Защищая униженных и оскорбленных, идущих взорвать себя вместе с энным количеством ни в чем не повинных людей (во имя высоких целей, конечно же: независимости народа, отмщения, освобождения земли и проч. – высоких целей так много!), – интеллигент-гуманист не видит за спиной этих борцов за свободу гигантской и прекрасно оснащенной индустрии мирового террора, не видит миллиардов нефтедолларов, вложенных в эту, поистине мировую, войну. Прекрасно обученные профи заняты сейчас в освободительных войнах.
И не надо мне доказывать, что уступки их требованиям и нуждам утихомирят террор, – этот зверь привык жрать человечину. Сегодня индустрией террора выращено уже второе, третье поколение людей, приученных только взрывать, минировать, стрелять. И если с этой армией не сражаться всерьез на всех фронтах, то индустрия террора и дальше будет – как в Испании – менять правительства, шантажировать целые страны, держать в страхе миллионы людей.
Хотя, не скрою, интеллигент-гуманист во мне по-прежнему, наблюдая за какой-нибудь арабской мадонной с кудрявым младенцем на руках, нет-нет и жалостно задумается: а вот она, ведь она любит своего ребенка так же, как и я – своего? Почему же после гибели семнадцатилетнего сына, взорвавшего себя в дискотеке вместе с двумя десятками подростков, она с гордой улыбкой заявляет в телекамеру, что будь у нее еще двадцать сыновей, для каждого она желала бы такой геройской судьбы? И сердце мое сжимается. В конце концов, я – писатель. Забудь о том, к какому дому ты принадлежишь. Врачу тоже безразлична национальность больного циррозом печени…
Стоп! Нет! Даже и врач может запретить больному употребление некоторых блюд жирной национальной кухни.
– Вы внешне абсолютно реализованный человек.

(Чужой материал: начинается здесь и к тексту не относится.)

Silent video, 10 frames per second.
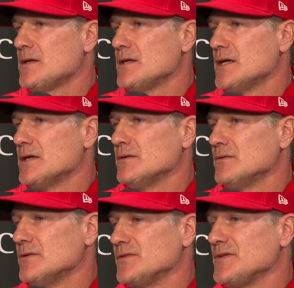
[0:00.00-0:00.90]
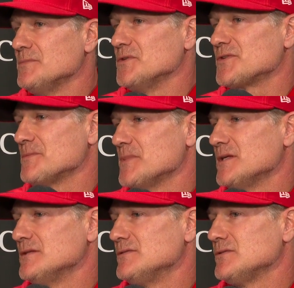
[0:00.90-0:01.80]
and this team is
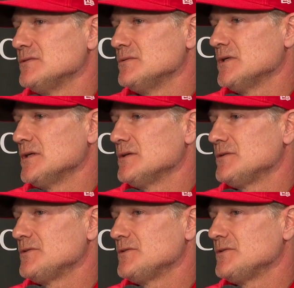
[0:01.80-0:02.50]
committed to uh,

Когда женщина так реализована, у нее еще остаются поводы, чтобы поплакать ночью, тайком?
– У любого человека в жизни есть чувства и события, заставляющие плакать. А тем более у женщины… Женщина может плакать от усталости, от недосыпа, оттого, что платье под утюгом сгорело. И это будут самые искренние горе и беда в данные 20 минут времени.
– Вы такой человек?
– Я-то, к сожалению, отношусь к другому типу личности. Знаете, это тип так называемой «сильной женщины», черт бы ее побрал. Но я могу всплакнуть от счастья над талантливой книгой.

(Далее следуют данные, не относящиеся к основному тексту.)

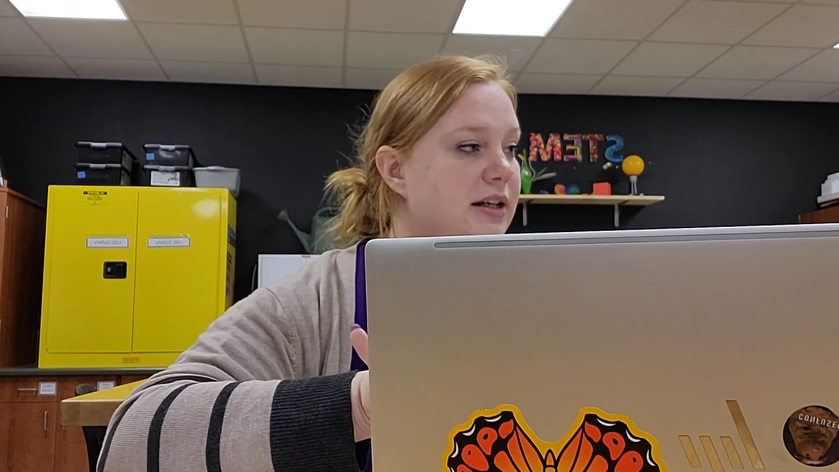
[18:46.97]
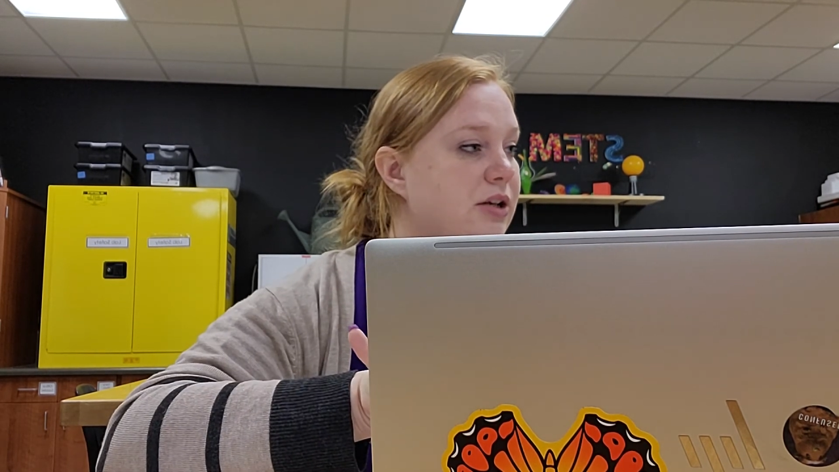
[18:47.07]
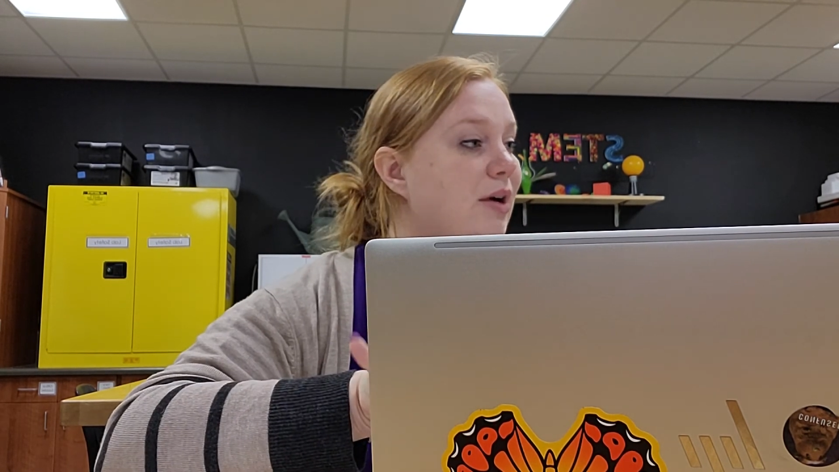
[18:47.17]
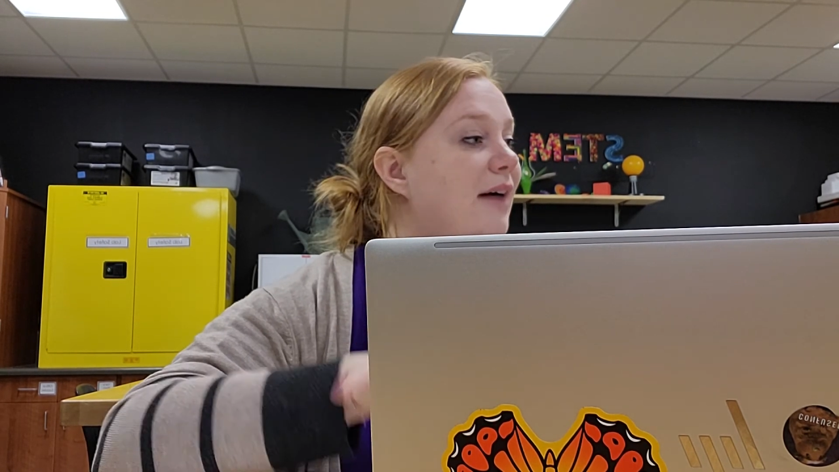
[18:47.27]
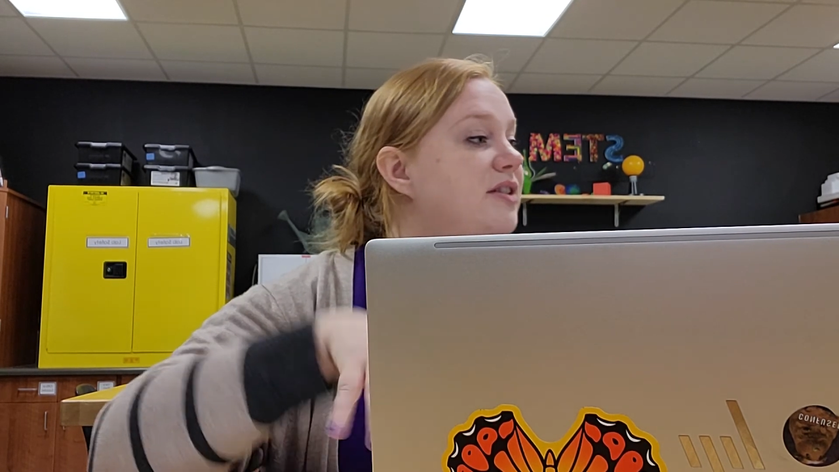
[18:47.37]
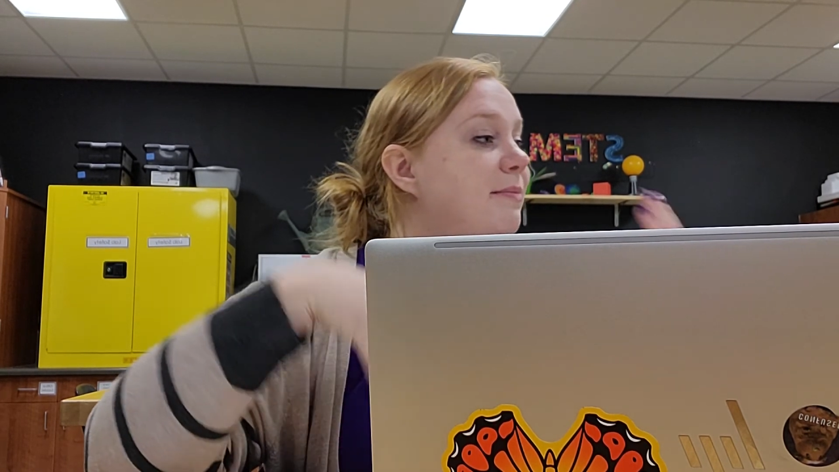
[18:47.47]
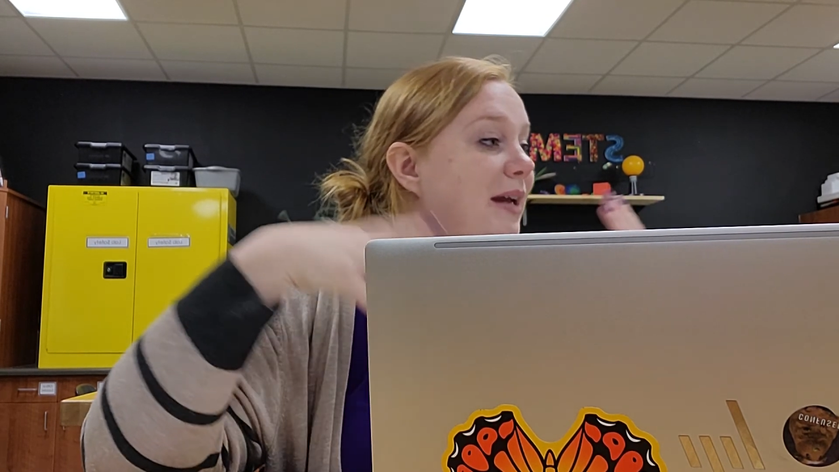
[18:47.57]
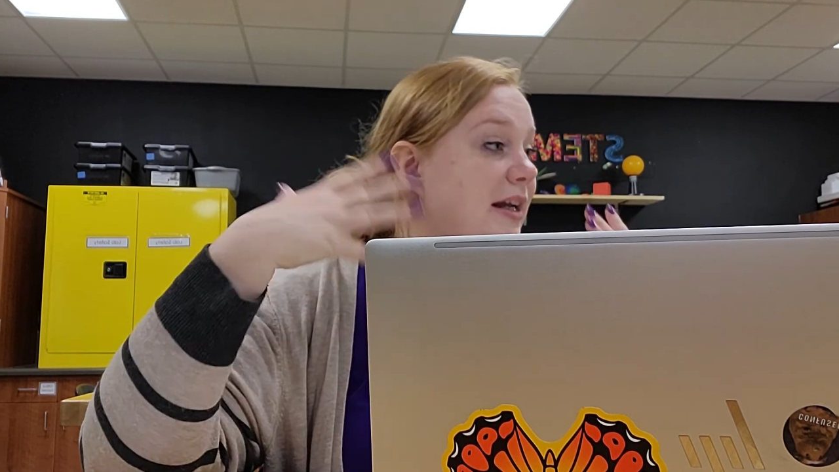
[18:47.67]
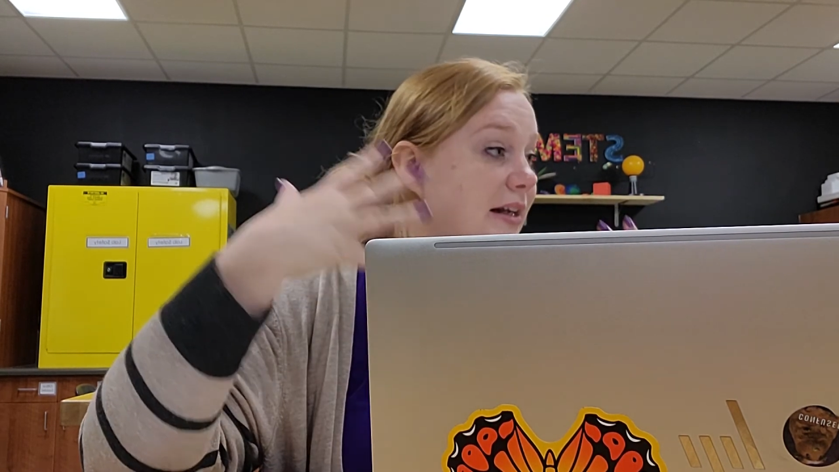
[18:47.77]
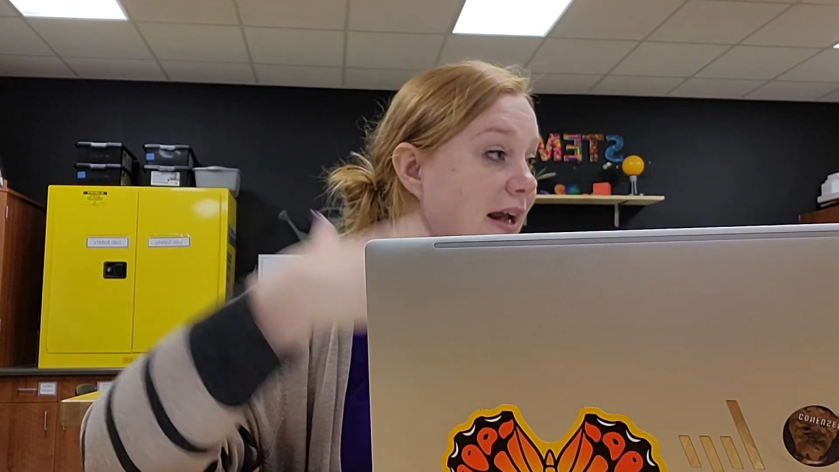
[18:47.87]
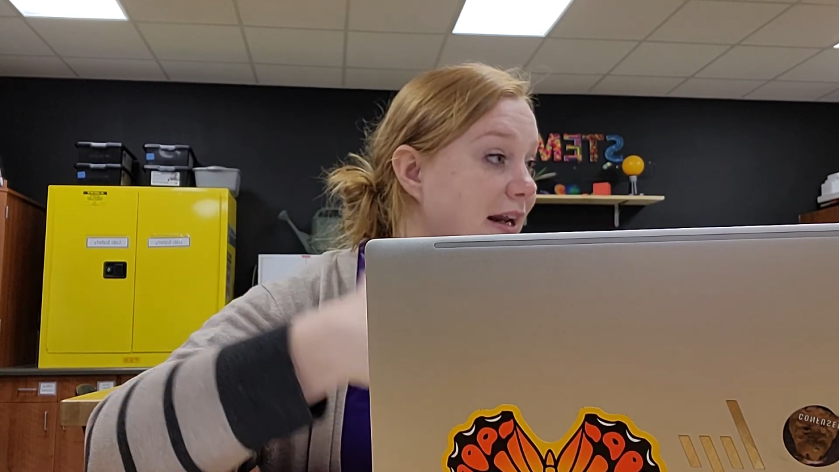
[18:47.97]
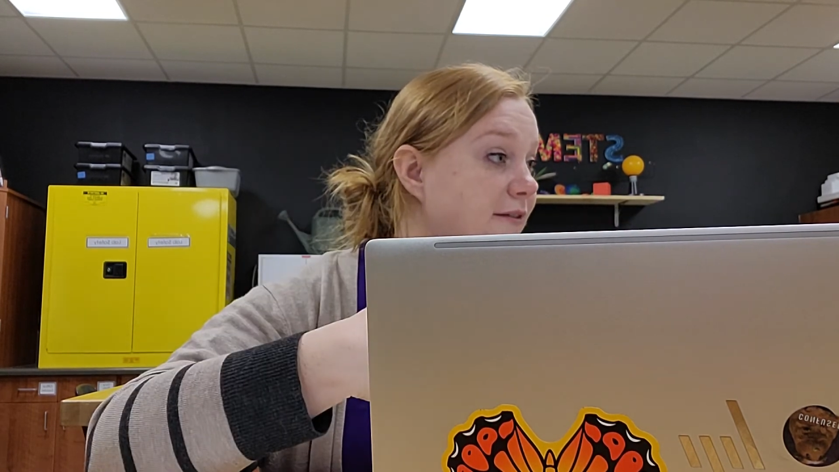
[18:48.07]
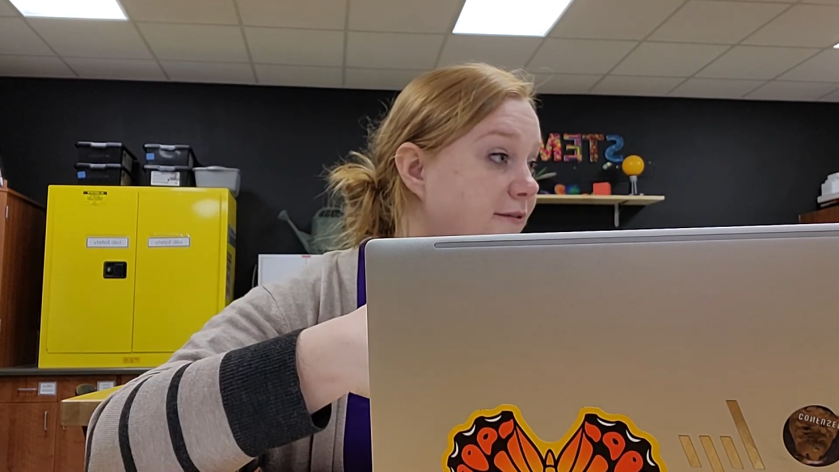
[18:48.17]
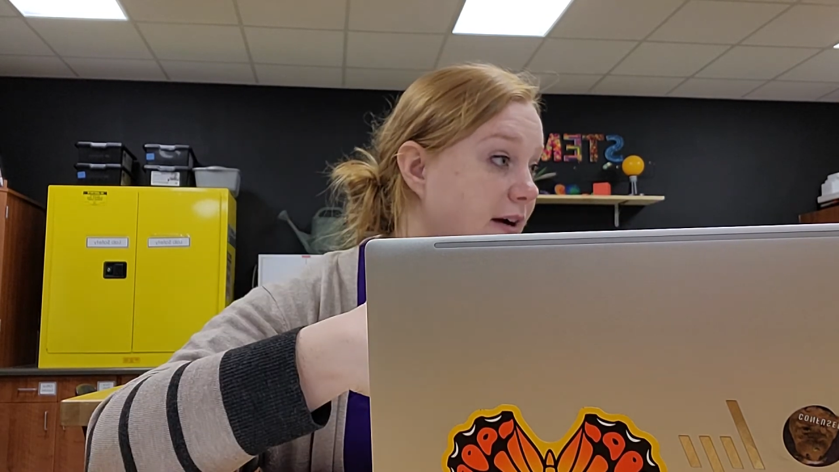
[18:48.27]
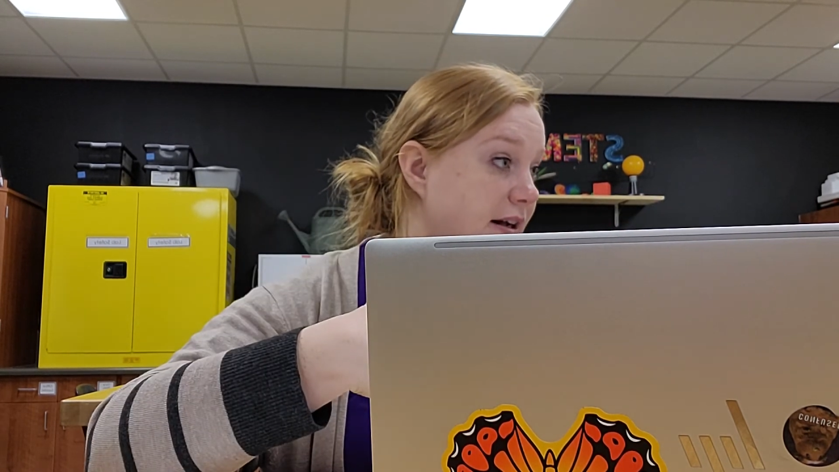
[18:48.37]
You have to make an
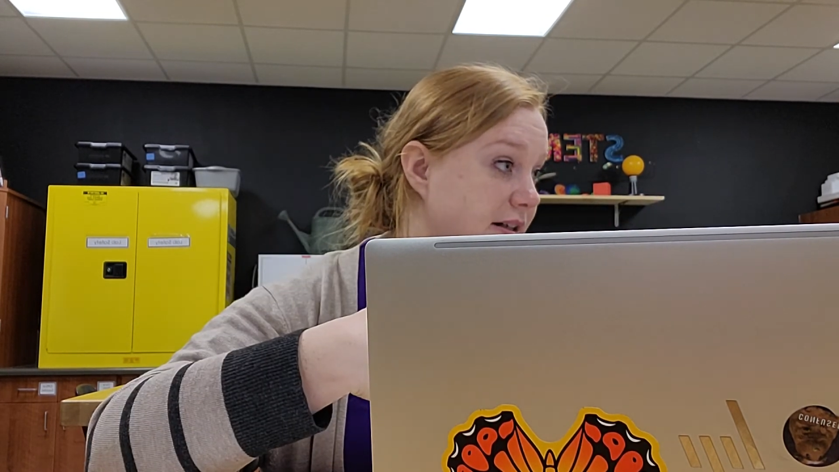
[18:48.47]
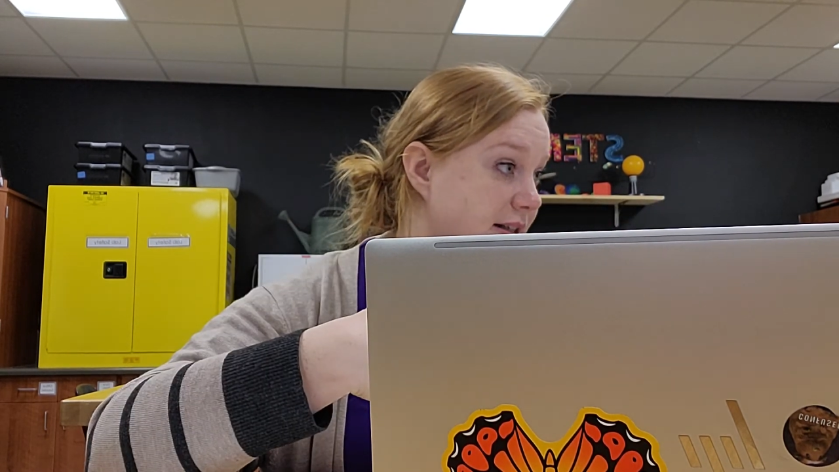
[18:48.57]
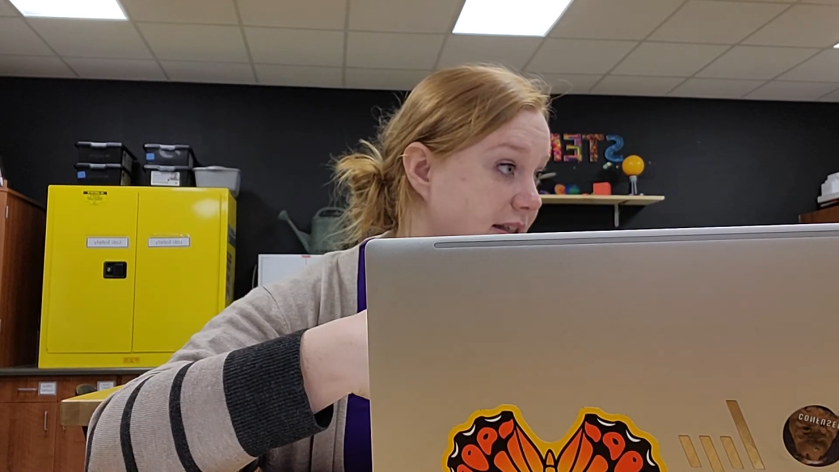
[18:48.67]
inference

И что такое реализованность, в конце концов? Вполне реализованные люди кончают с собой. Любой человек, состоявшийся в профессии и в личной жизни, выкатит столько своих внутренних проблем, что психоаналитик будет долго-долго в них разбираться.
– Ощущение счастья – нематериально. Поделитесь особенно запомнившимся опытом счастья.

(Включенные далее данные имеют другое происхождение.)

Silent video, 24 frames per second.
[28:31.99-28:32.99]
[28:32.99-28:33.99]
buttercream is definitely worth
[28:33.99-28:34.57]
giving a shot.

– У счастья не может быть «опыта». Счастье – это всегда магниевая вспышка Судьбы, даже если она длится какое-то время. Потом, в воспоминании, это предстает перед тобой именно вспышкой. Делиться такими вещами считаю неприличным, да и просто глупым. У каждого это – свое личное богатство, которое он держит под спудом.
Правда, есть еще особое счастье творца, понимание бесконечности и прозрачности мира и осознание общности законов творения. Счастье создания твоей собственной вселенной – неважно, что эта вселенная собой представляет. Но и это счастье нерассказуемо. А вот описать счастье героя – возможно, при наличии известного таланта.
– «Писатель – профессия непубличная», – заметили Вы как-то. И тем не менее камерный образ жизни – в наши дни роскошь непозволительная. Или это не так?